Data for analysis =>

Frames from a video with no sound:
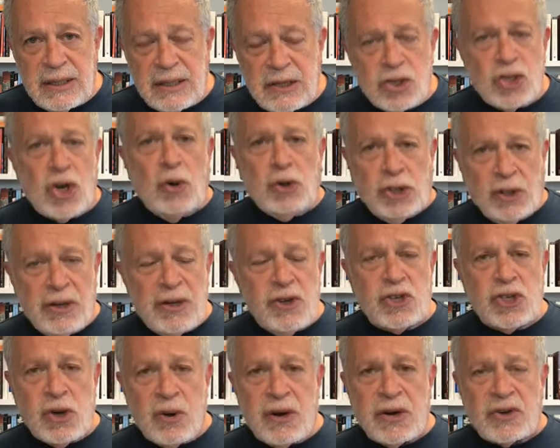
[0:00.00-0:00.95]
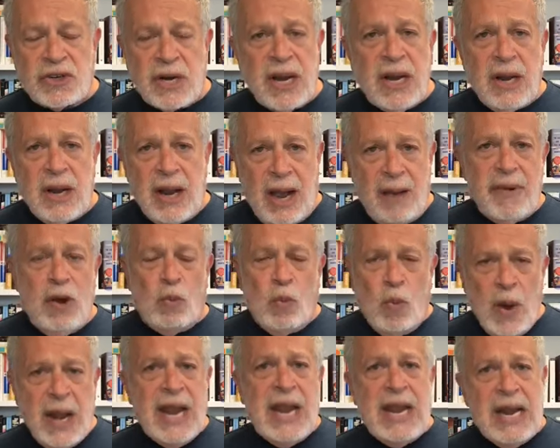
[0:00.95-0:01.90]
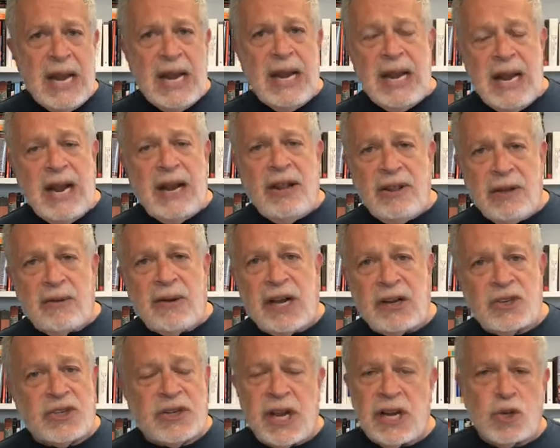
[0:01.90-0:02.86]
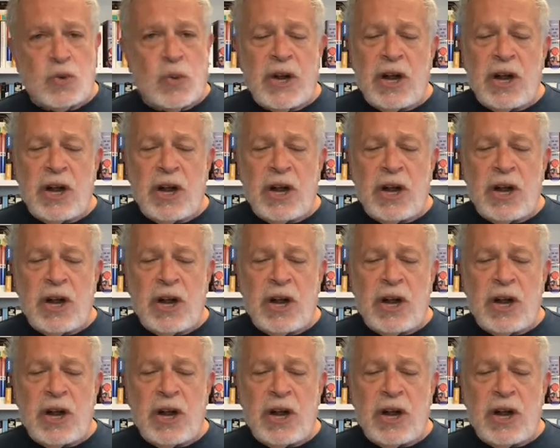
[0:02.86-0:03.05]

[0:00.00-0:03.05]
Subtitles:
Social insurance. I mean, we in the United States,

Exercise directions => What is wanted is a word-for-word restatement of the entries, without their images.

Written reply =>
Frames from a video with no sound:
[0:00.00-0:00.95]
[0:00.95-0:01.90]
[0:01.90-0:02.86]
[0:02.86-0:03.05]

[0:00.00-0:03.05]
Subtitles:
Social insurance. I mean, we in the United States,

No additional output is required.